Die künstlerische Praxis von Andrea van Reimersdahl ist sowohl materiell als auch biografisch tief im Medium Textil verwurzelt. Bereits in ihrer Kindheit arbeitete sie gemeinsam mit ihrer Großmutter, einer Schneiderin, an Stickereien, Näharbeiten und Seidenmalerei. Heute nutzt sie vorwiegend Siebdruck auf Stoff und entwickelt daraus eine abstrakte, organische Formsprache.

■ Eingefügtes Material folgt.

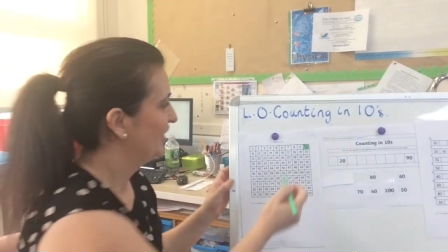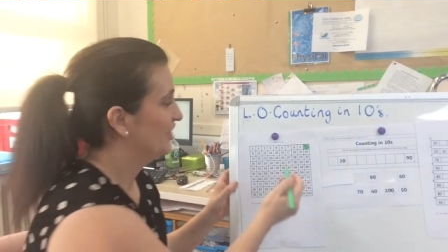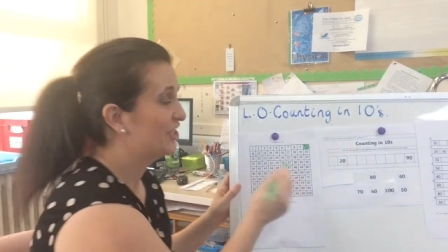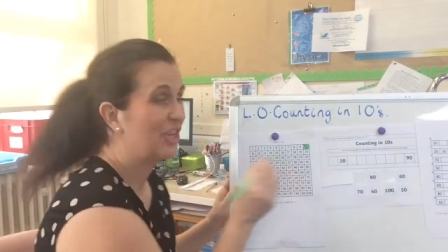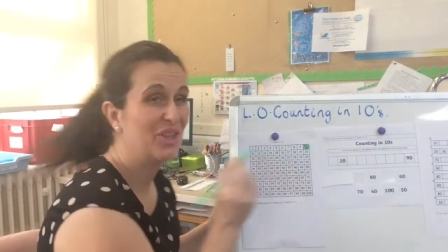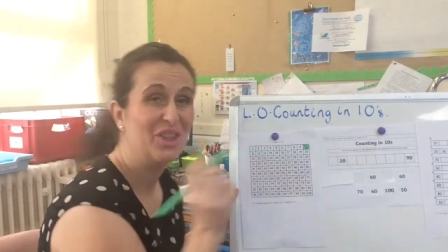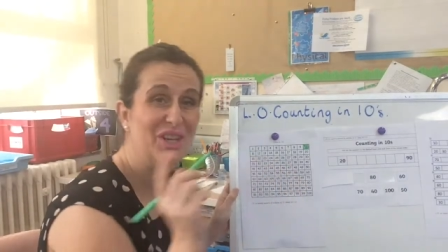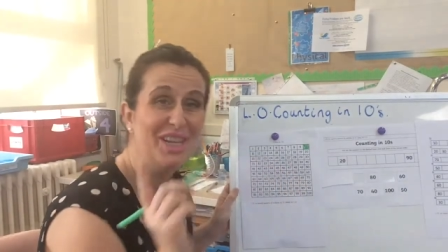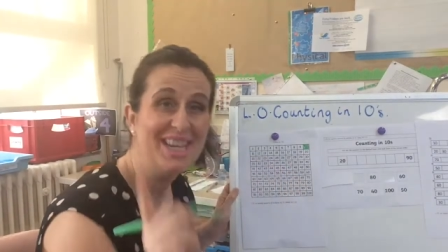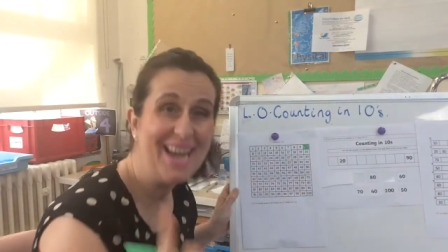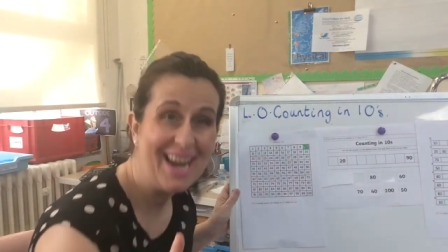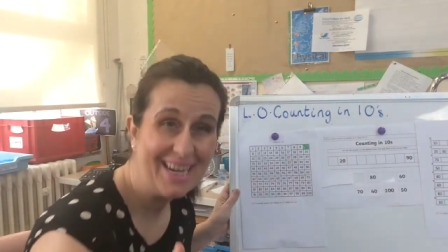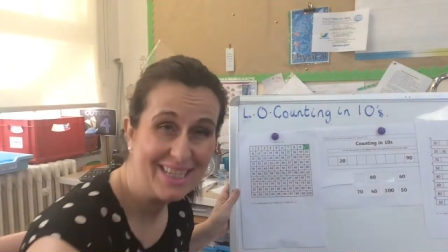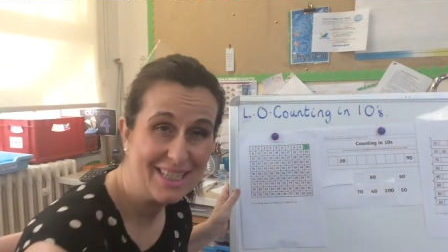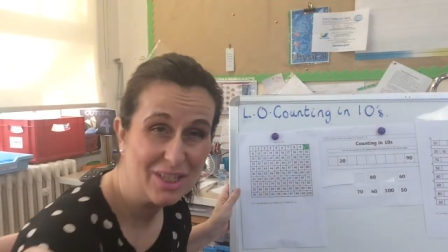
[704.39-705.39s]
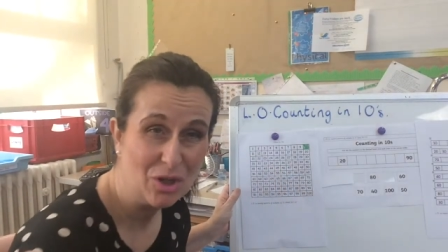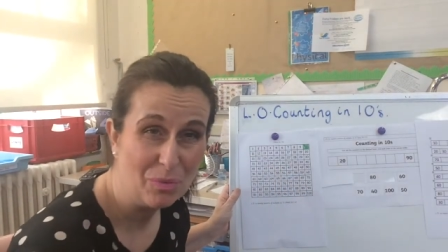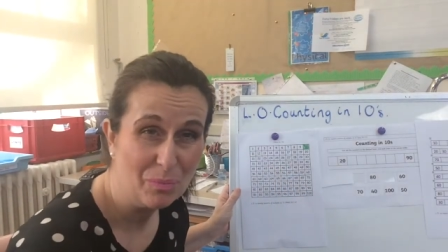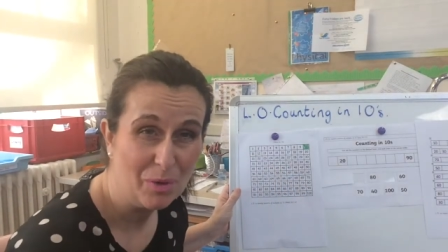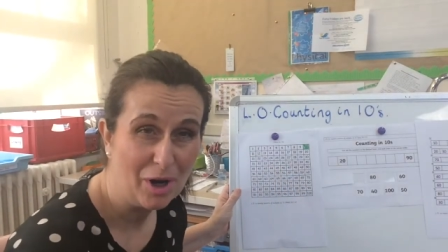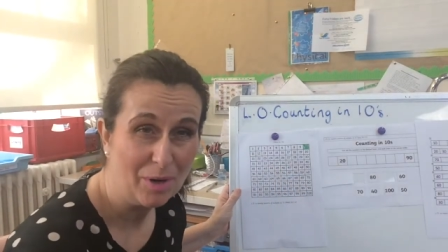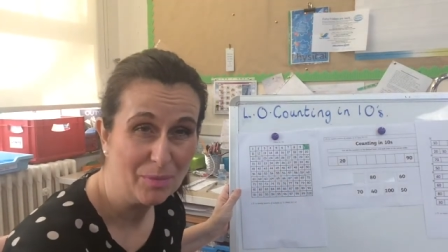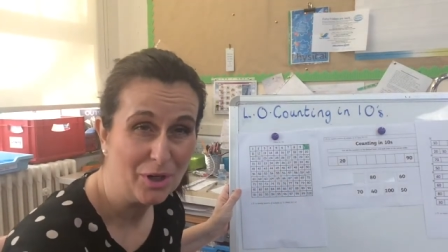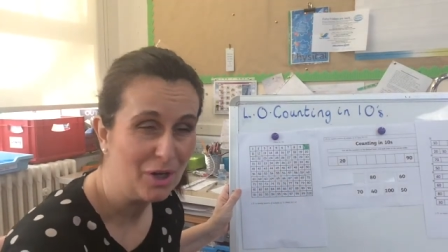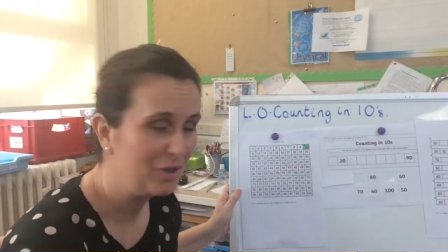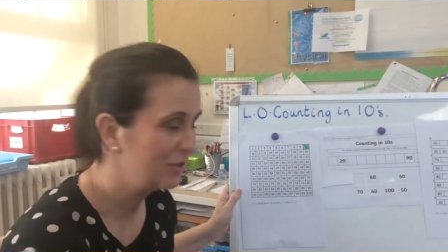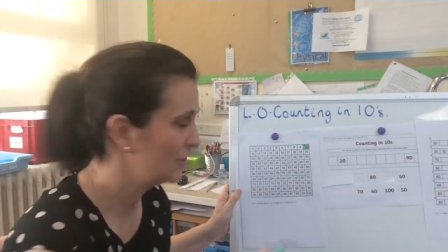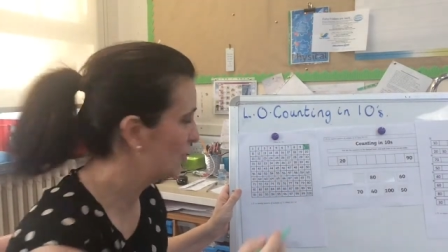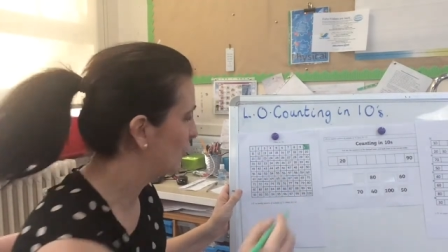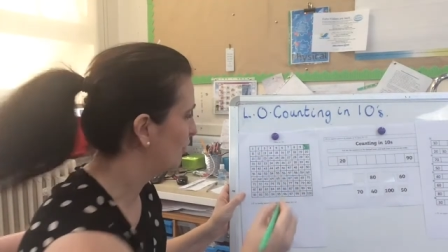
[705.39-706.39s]
So the next number I'm going
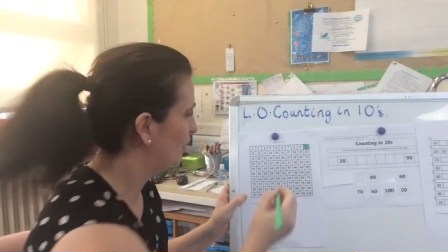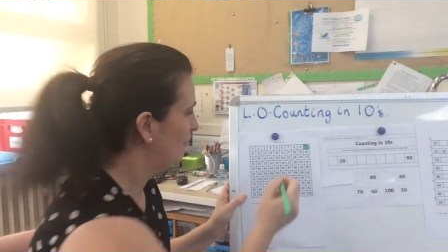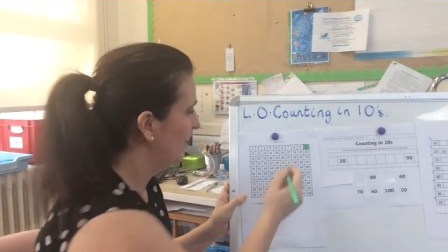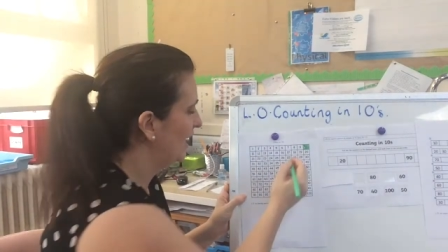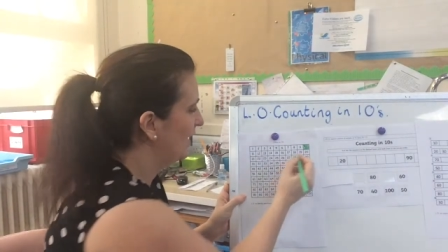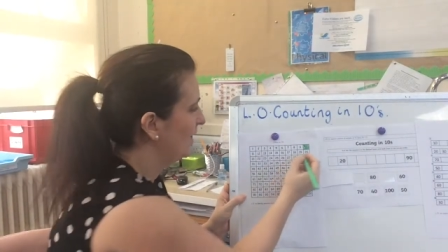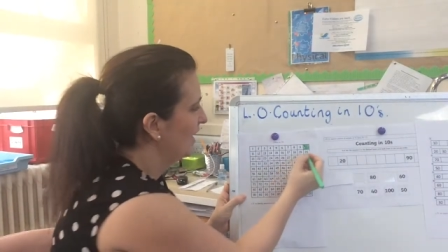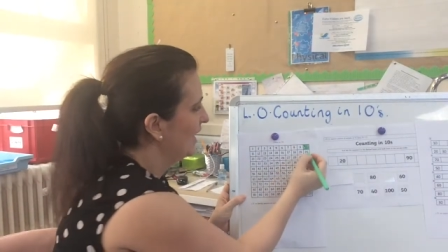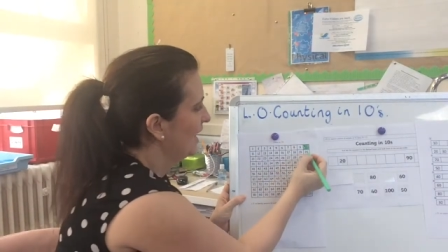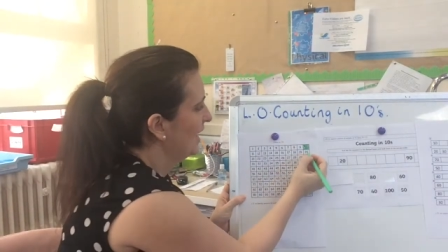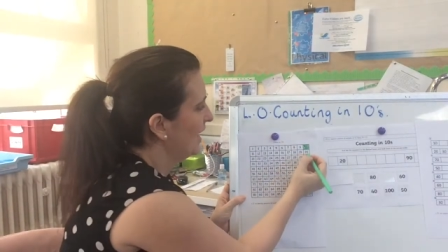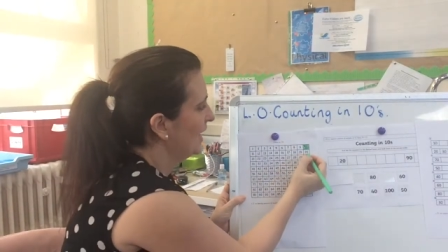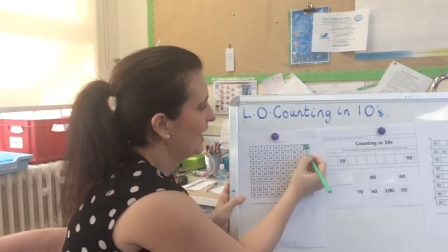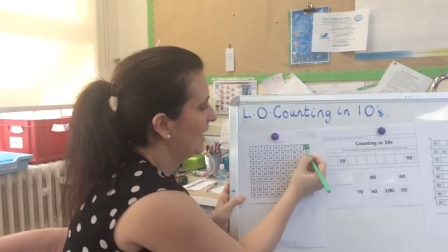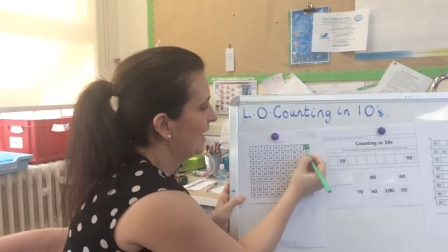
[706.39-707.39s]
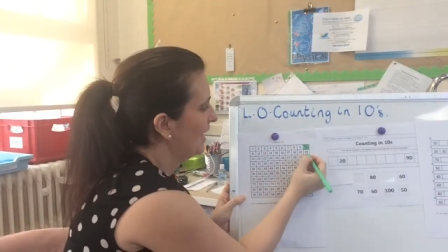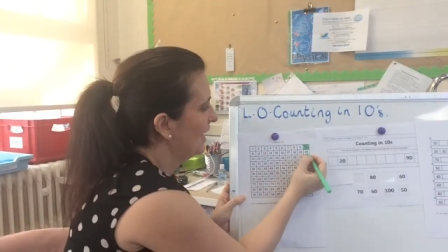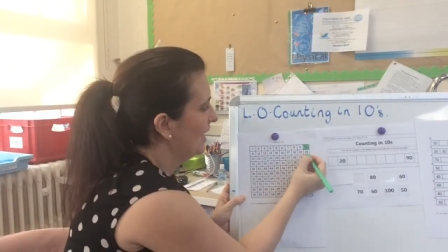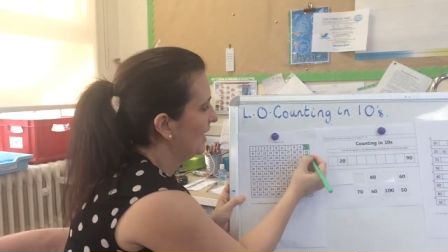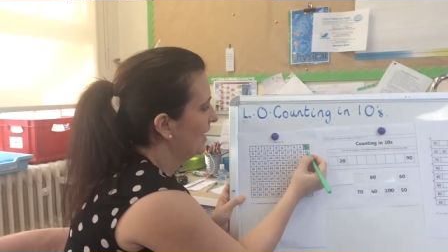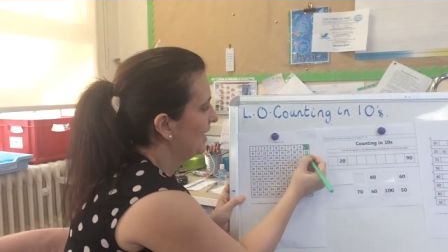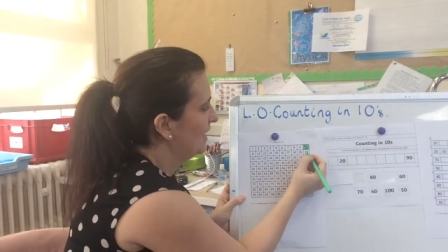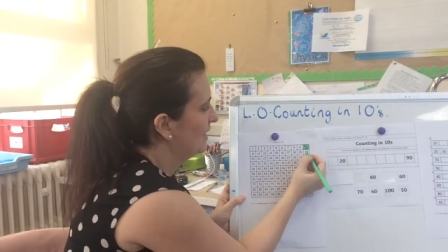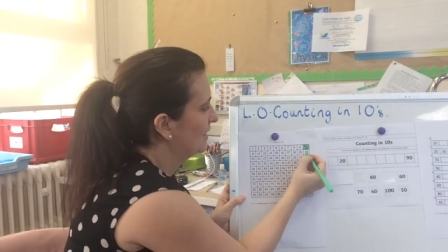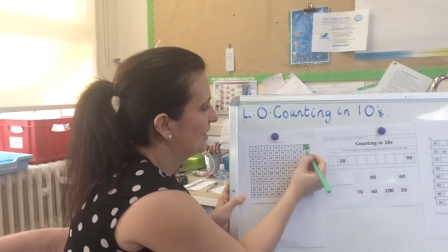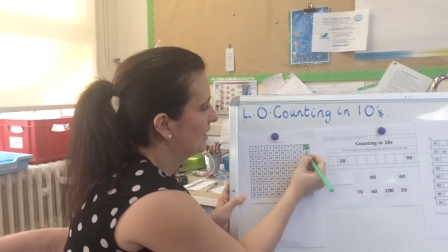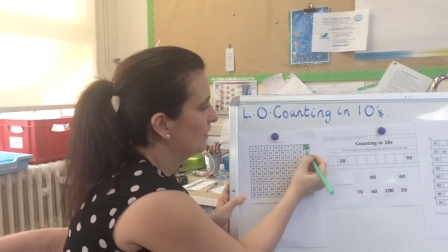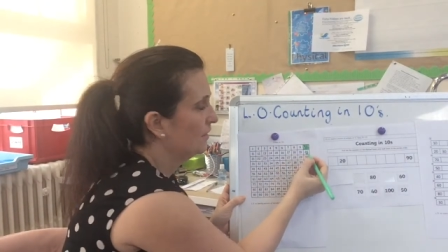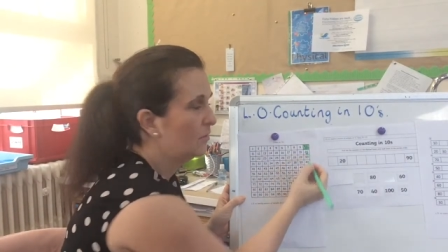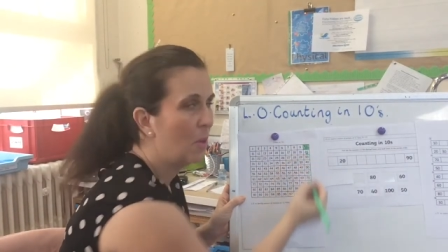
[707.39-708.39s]
to colour in is
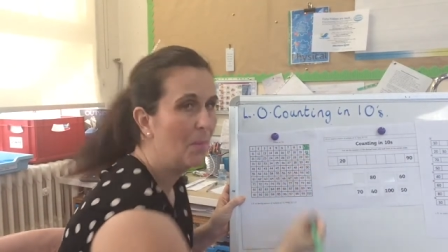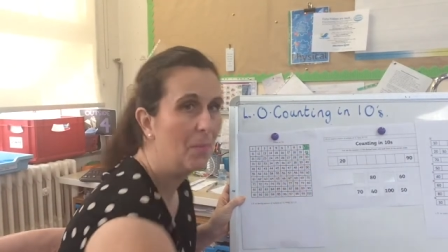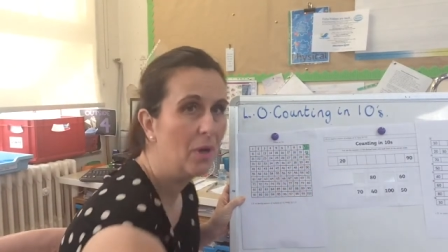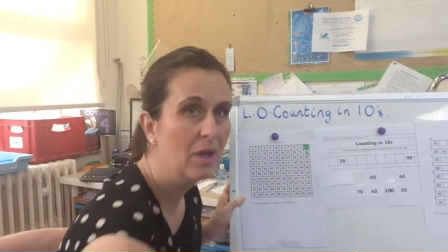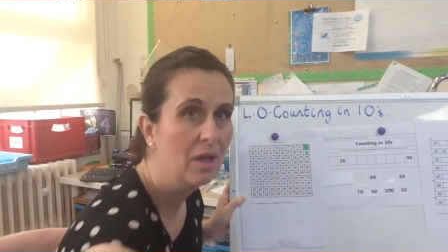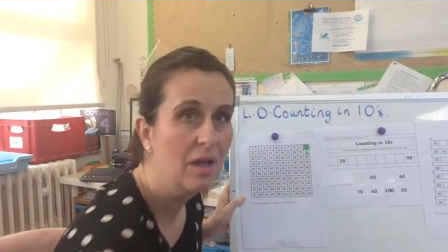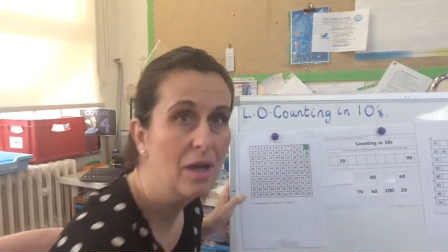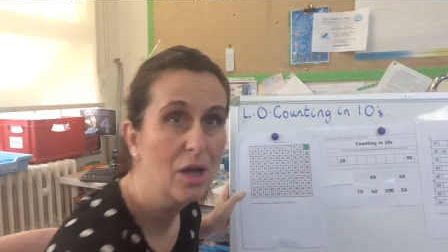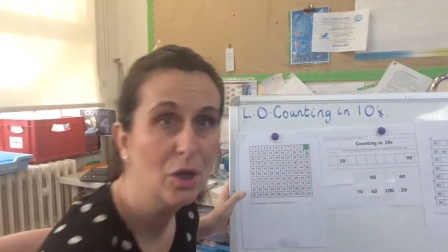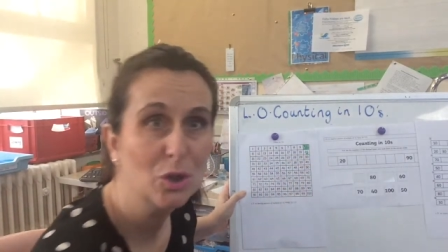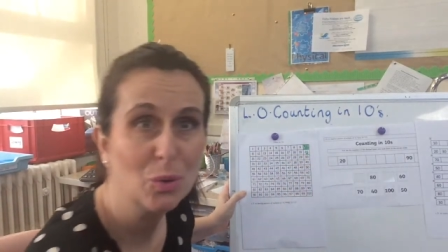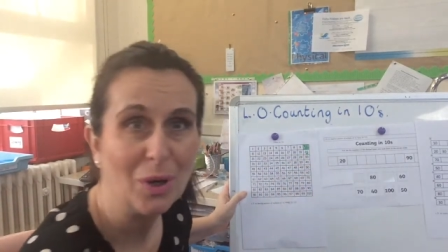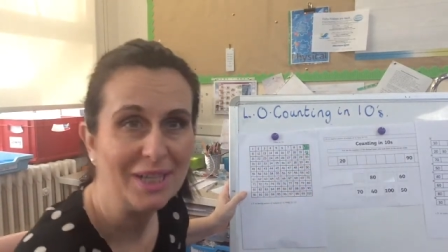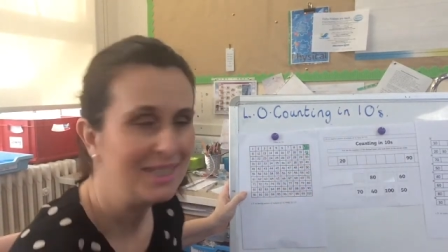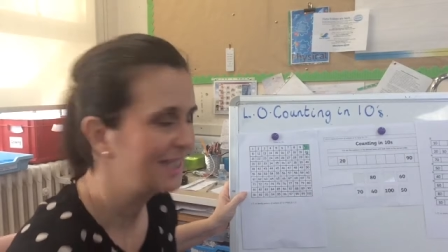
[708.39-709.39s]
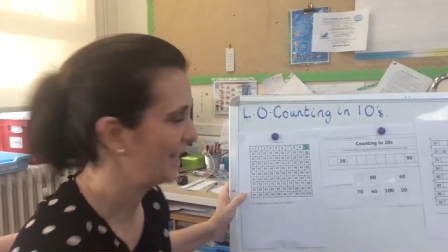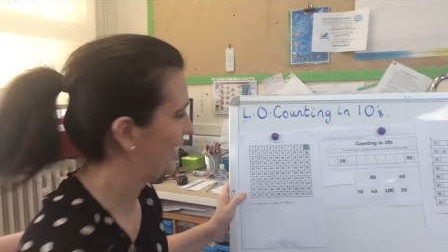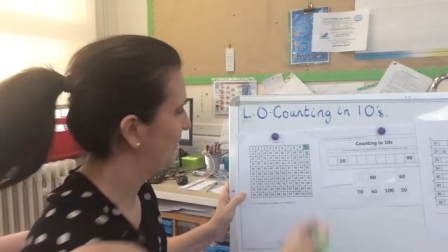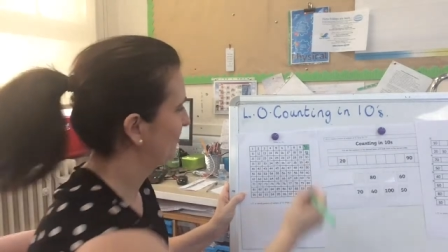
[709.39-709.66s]
the number 20.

Für van Reimersdahl sind Textilien weit mehr als nur ein Medium für Bilder. Sie sind sinnliche, historisch aufgeladene Materialien, die persönliche, familiäre und kollektive Erinnerungen in sich tragen. Im Arbeitsprozess sieht sie Textilien als Akteur, der Widerstände produziert. Viele ihrer Arbeiten beginnen mit vereinfachten Zeichnungen, aus denen sie Formen entwickelt, die sie vergrößert, spiegelt und als Vorlagen für Malerei und Siebdruck verwendet. Das Ergebnis ist eine Bildsprache aus organischen Formen und fließenden Farbverläufen, die zwischen abstrakter Malerei und Volkskunst changiert.
Nach ihrem Abschluss als Meisterschülerin von Prof. Katharina Grosse konzentriert sich Andrea van Reimersdahl auf bedruckte Stoffe und Leinwände, was für sie eine Form der Malerei darstellt.